══ SOURCE RECORDS

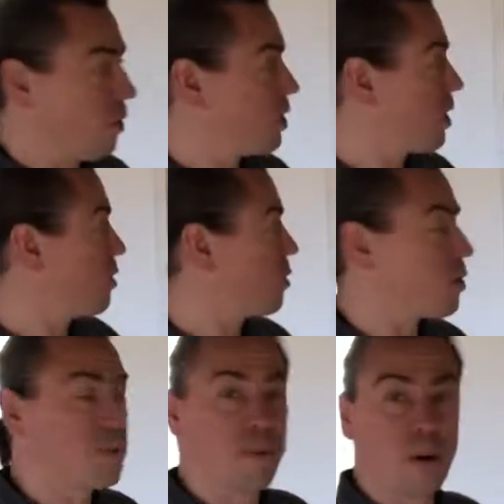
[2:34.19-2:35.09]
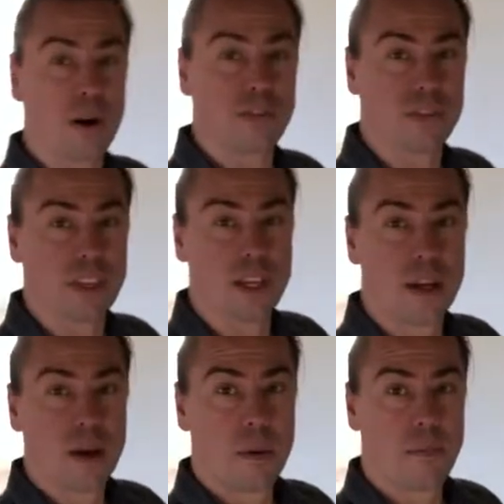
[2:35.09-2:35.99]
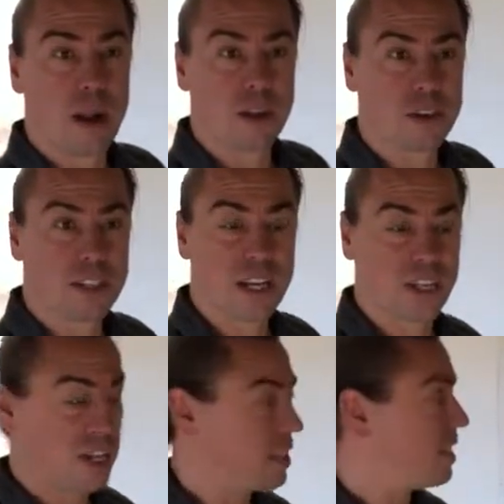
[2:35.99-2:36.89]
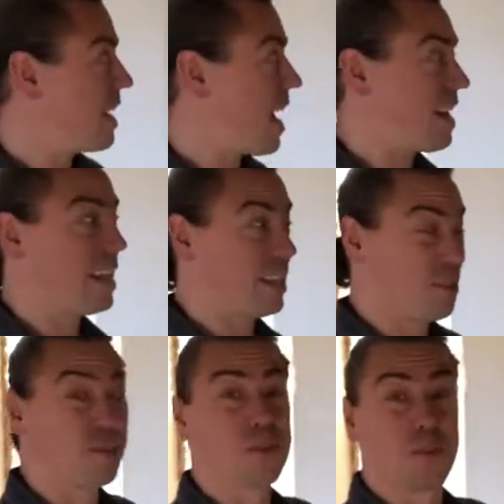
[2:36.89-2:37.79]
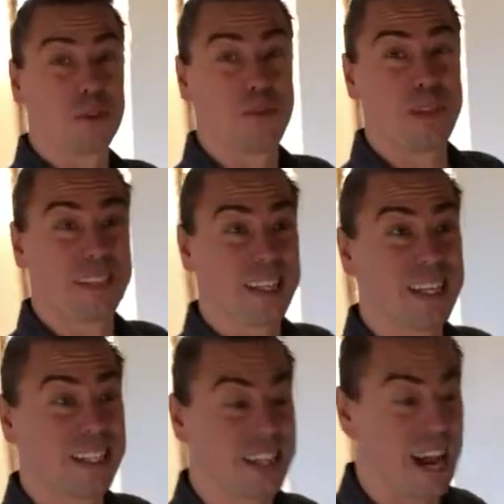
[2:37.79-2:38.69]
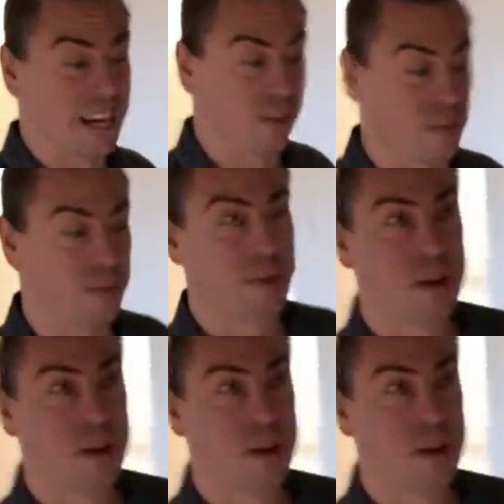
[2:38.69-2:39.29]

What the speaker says: Originally, it was supposed to be part of the butler station and the dining. This was supposed to be inside the dining room.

════

**DESCRIPTION OF THE TASK:** An exact transcription of the data above is needed, without the pictures.

**FINISHED EXERCISE:**
[2:34.19-2:35.09]
[2:35.09-2:35.99]
[2:35.99-2:36.89]
[2:36.89-2:37.79]
[2:37.79-2:38.69]
[2:38.69-2:39.29]

What the speaker says: Originally, it was supposed to be part of the butler station and the dining. This was supposed to be inside the dining room.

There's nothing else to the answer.